China is home to three commodity exchanges (in Shanghai, Dalian and Zhengzhou) as well as the China Financial Futures Exchange, where the stock index futures (CSI 300) is traded.

At present, futures companies play an advisory role for fund management companies. China Merchants Futures, for example, provides research support and trading ideas to UBS SDIC on a segregated account fund adopting an arbitrage strategy.

But the draft CSRC regulation would allow futures firms to invest in equities, bonds, mutual funds, collective vehicles launched by securities companies, central bank bills, short-term paper and asset-backed securities. That is besides derivates such as futures and options.

Their fledgling asset management businesses would start on a one-to-one segregated account basis in line with strict risk controls. It could be expanded to several accounts at a later date.

Their clients would all be professional investors with a minimum commitment of Rmb1 million. The nature of the business is private placement since CSRC forbids futures companies from promoting or advertising their asset management businesses via media or public solicitation.

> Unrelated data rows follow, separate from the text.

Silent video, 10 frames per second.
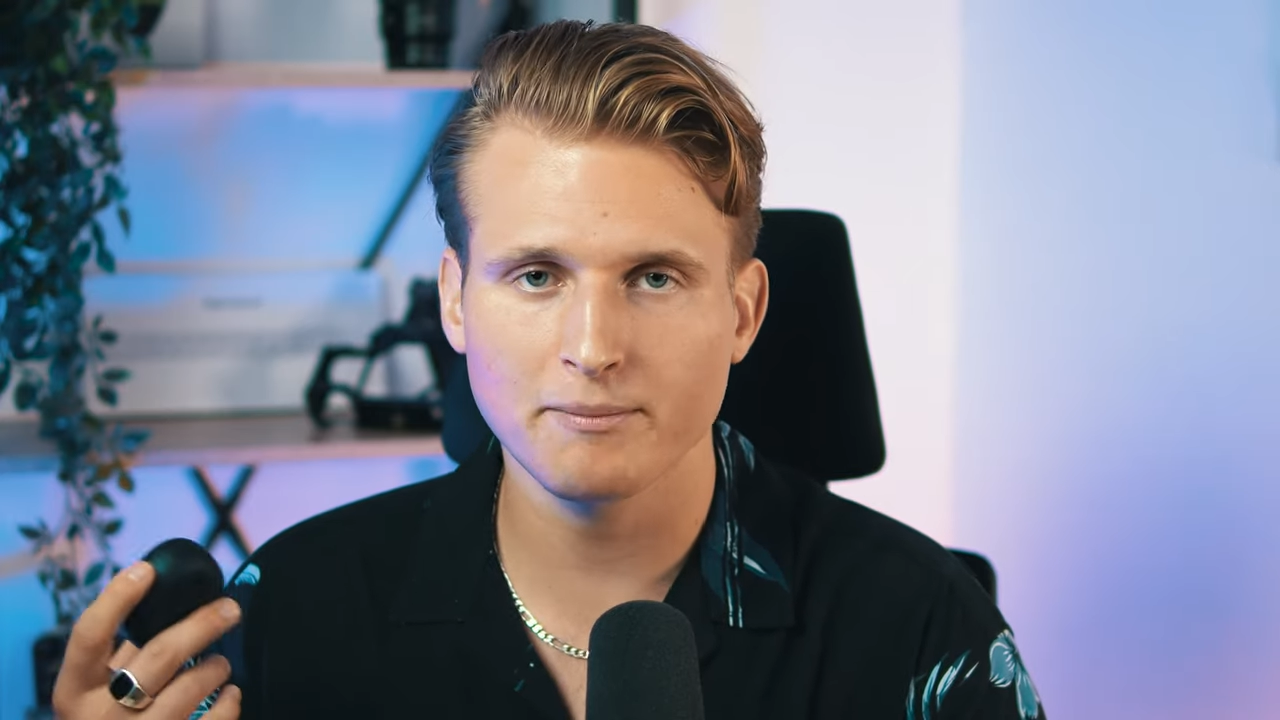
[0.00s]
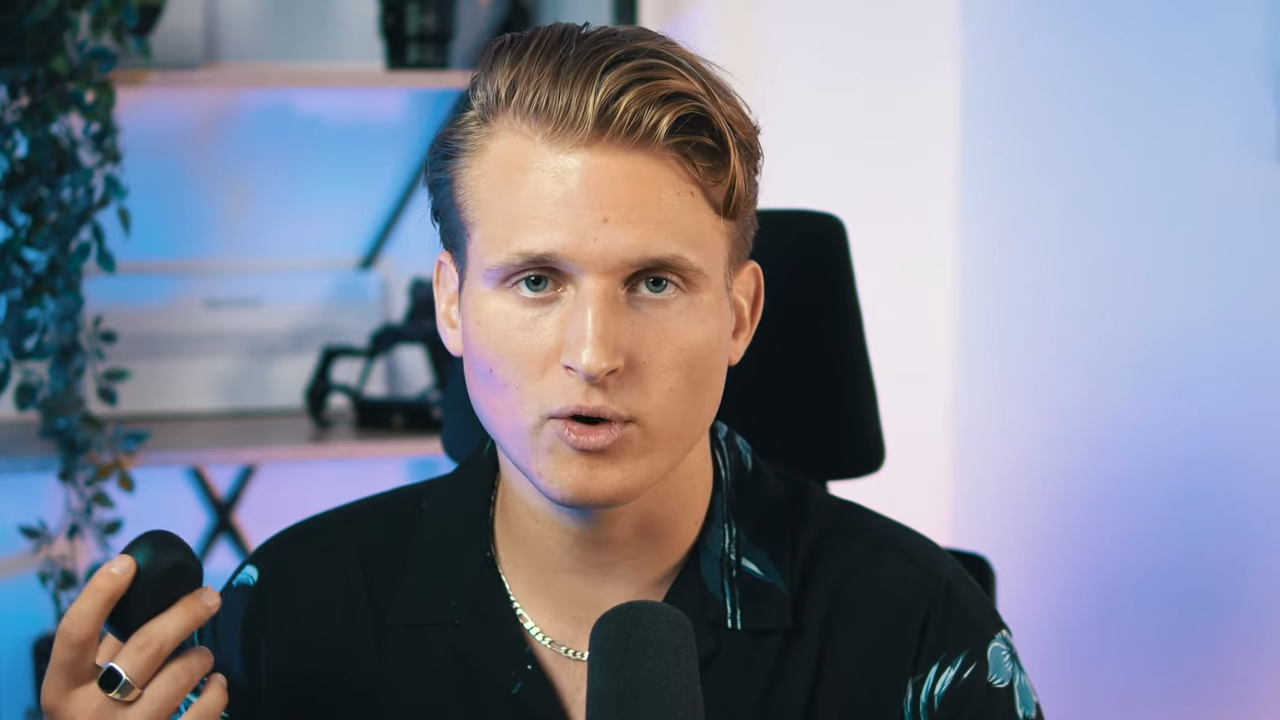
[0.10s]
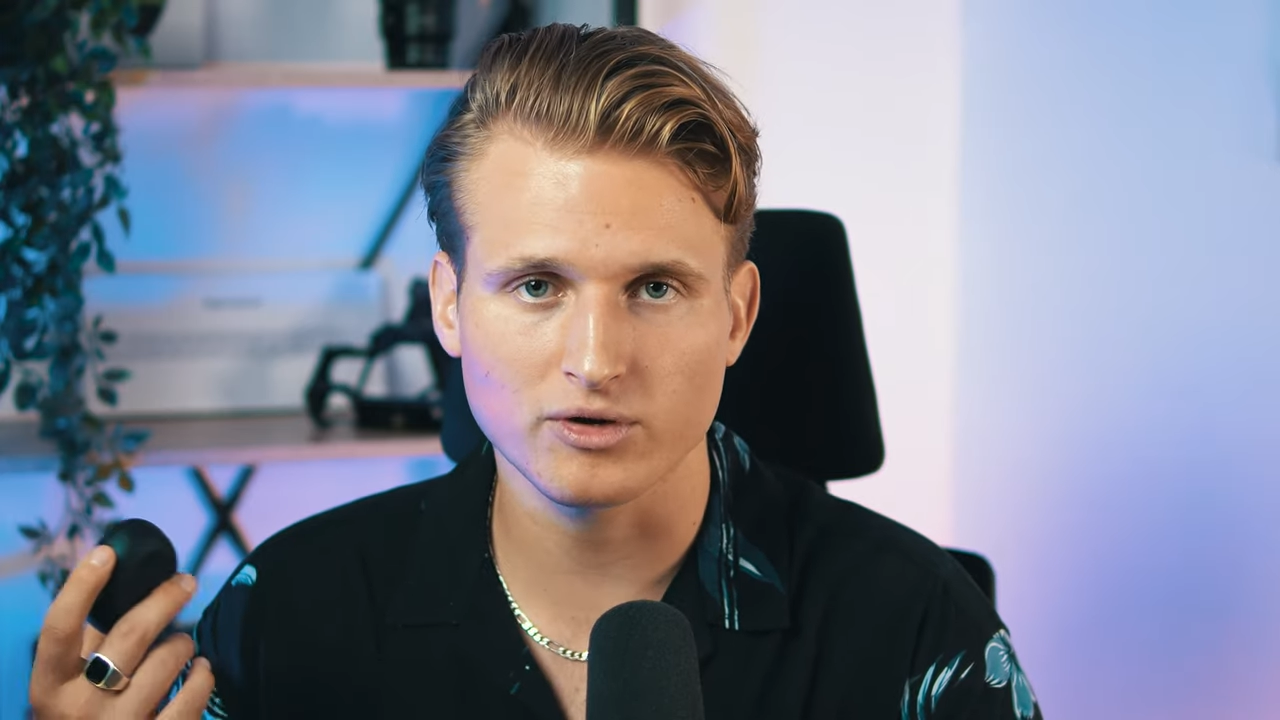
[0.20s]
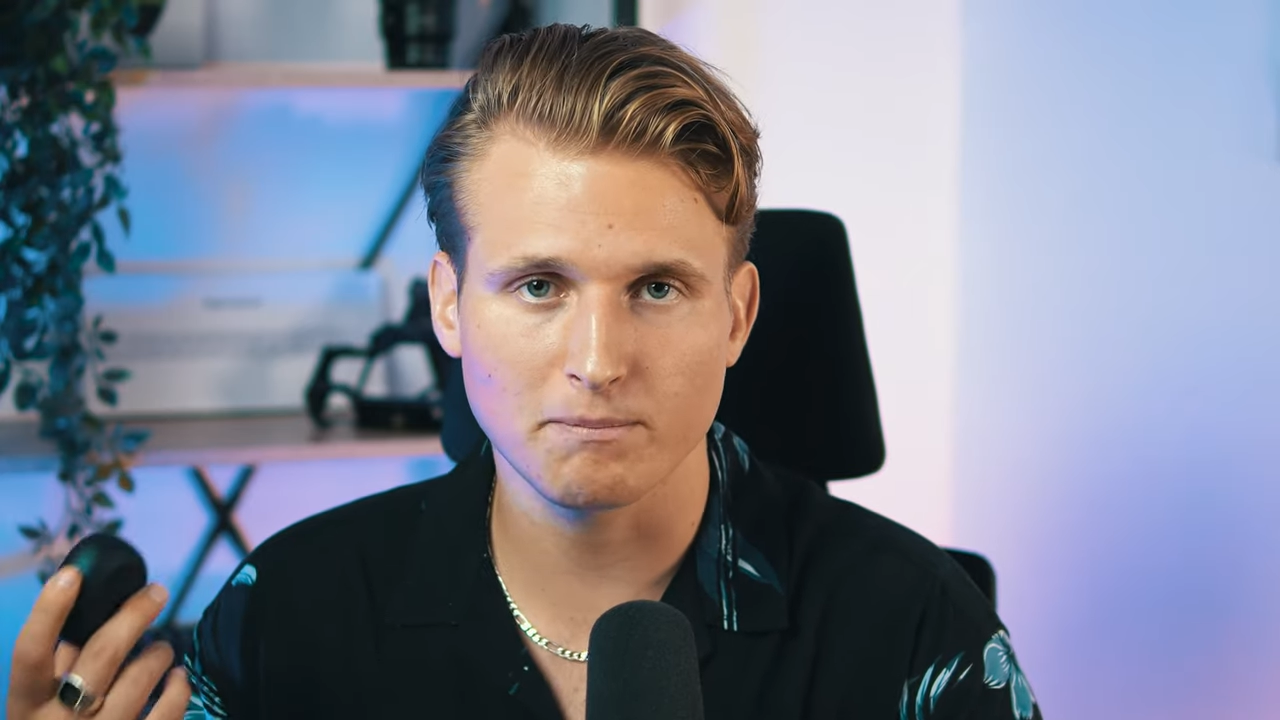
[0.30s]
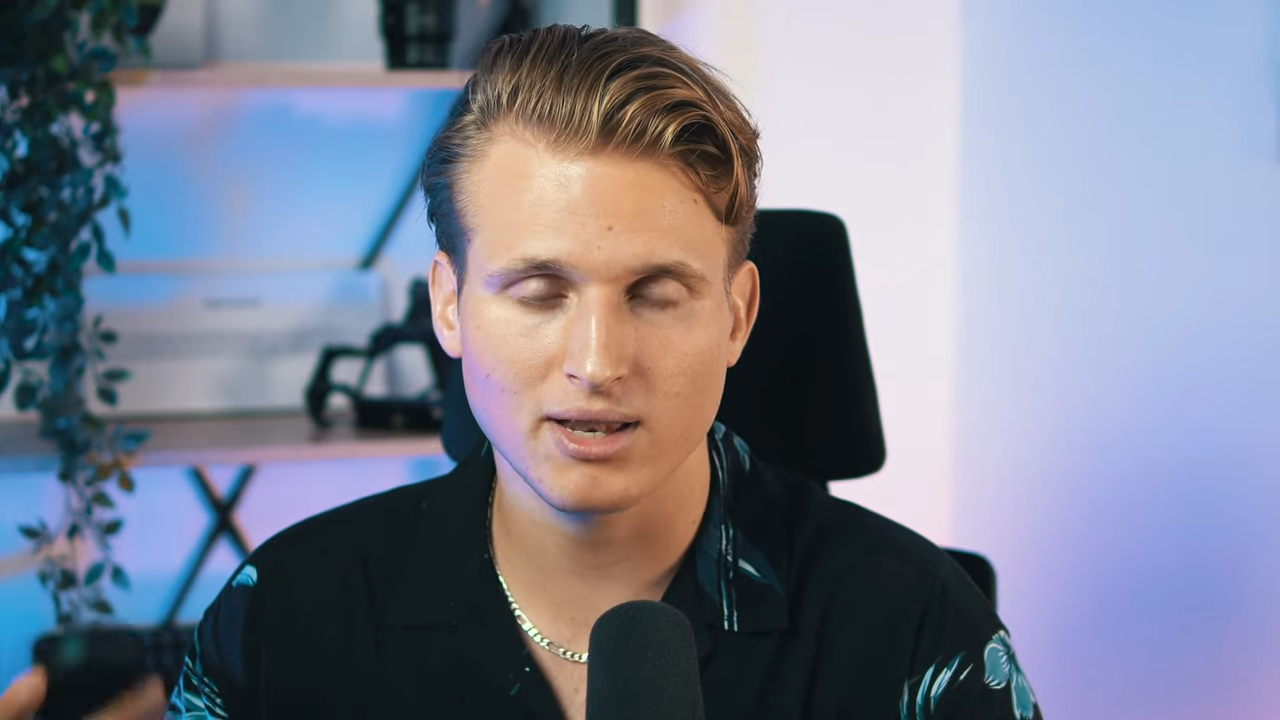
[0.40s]

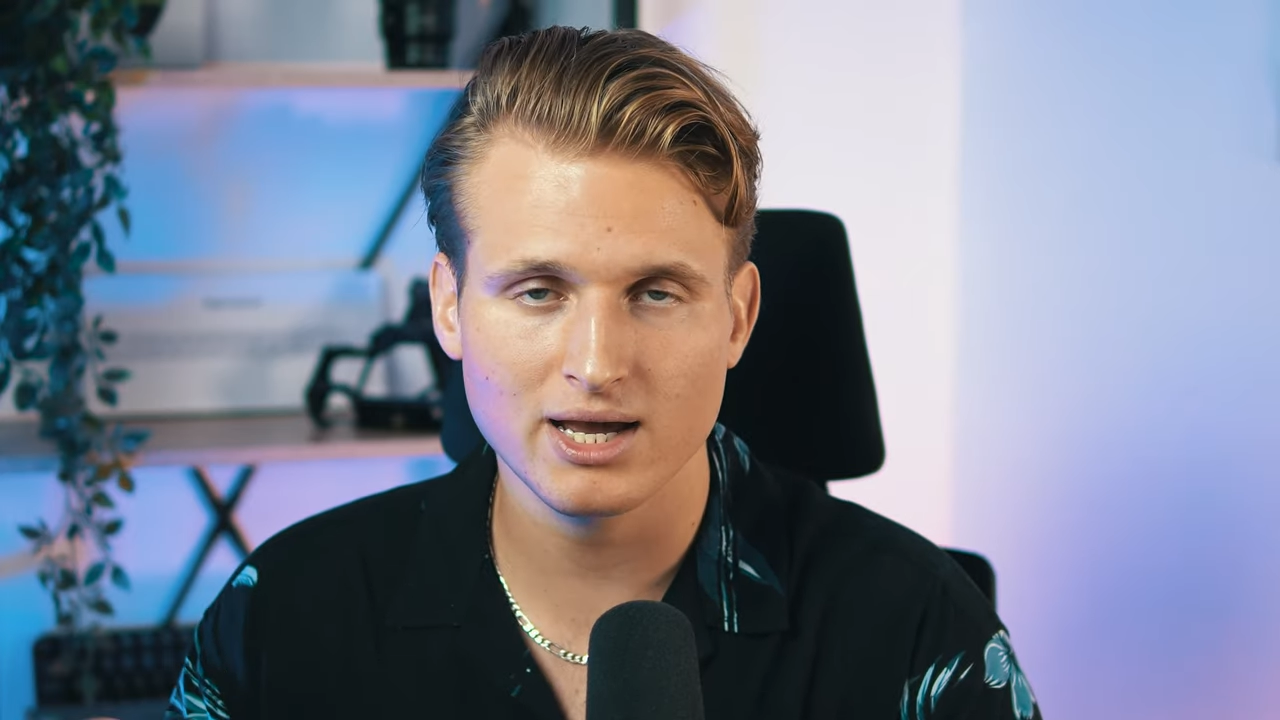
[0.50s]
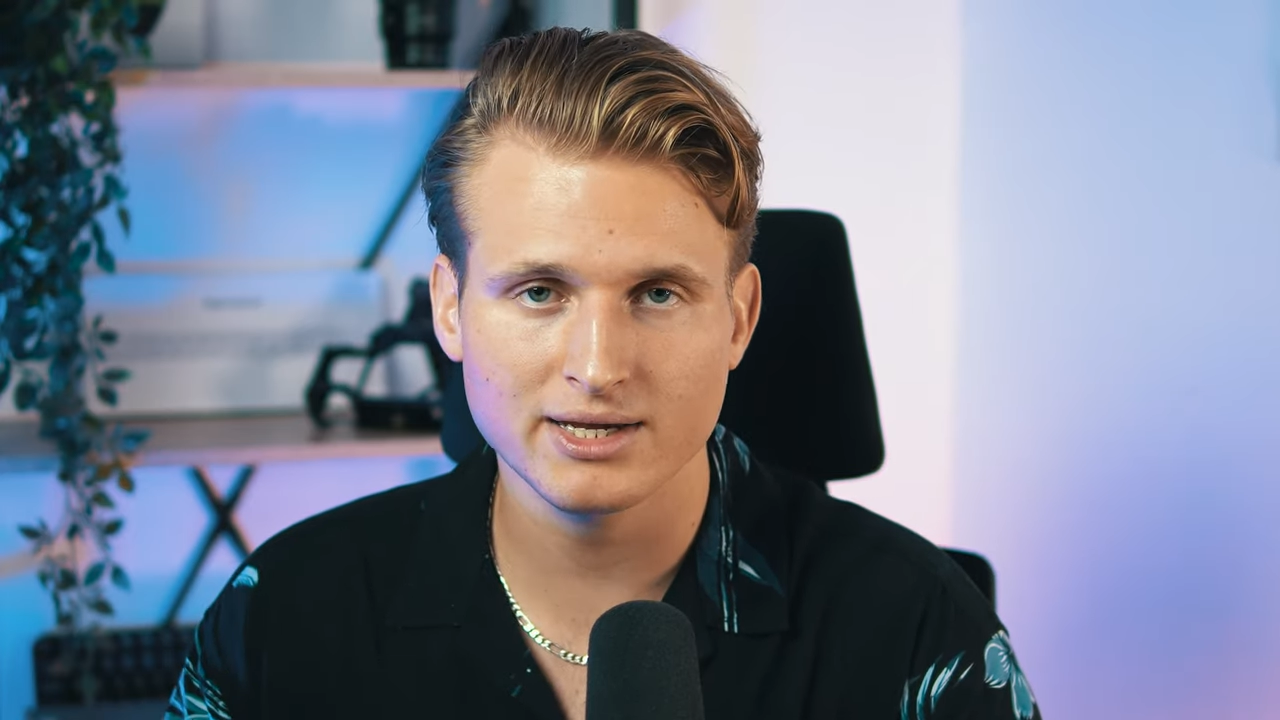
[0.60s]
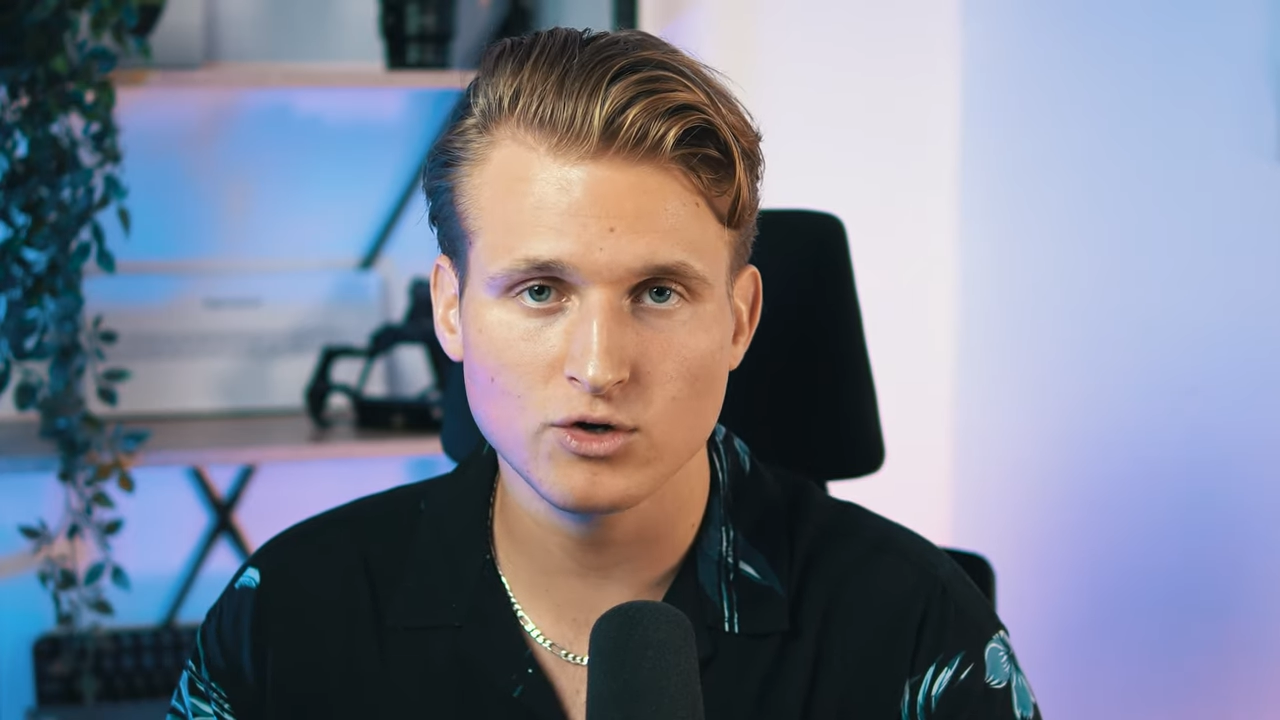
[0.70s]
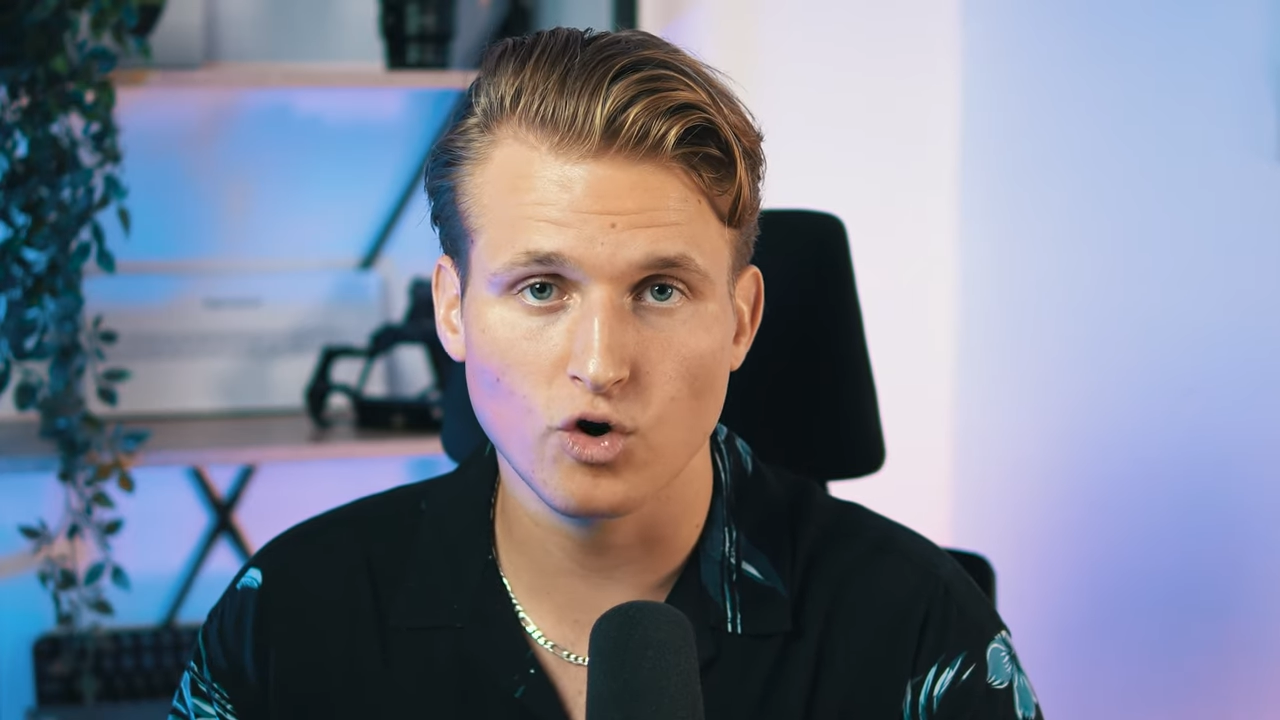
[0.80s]
I'm on a plane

Futures firms have long been anticipating deregulation, knowing that diversifying into broader asset management will render their businesses less reliant on brokerage income. They will be able to apply their expertise in commodities futures to develop CTA capabilities.

The pilot scheme is expected to start this year, although the number of qualified companies will be limited by the CSRC’s high threshold.

The requirement on minimum net capital is Rmb500 million, while a company’s risk management indictors have to meet requirements in the last six months. Further, an applicant’s classified supervision rating should not be lower than Category B and Grade BB.

According to the CSRC’s rankings for 2011, only 49 futures companies are rated above Grade BB, among which only about 15 that meet net capital requirements will qualify to apply for an asset management licence.

The regulator will also enforce a strict risk management mechanism. It requires an applicant’s asset management department to report to its general manager and chief risk officer when a client’s assets decline more than 10% within a trading day.

Futures companies will also have to submit monthly asset management reports to the CRSC within seven days of the end of a month and annual reports within three months after the year-end.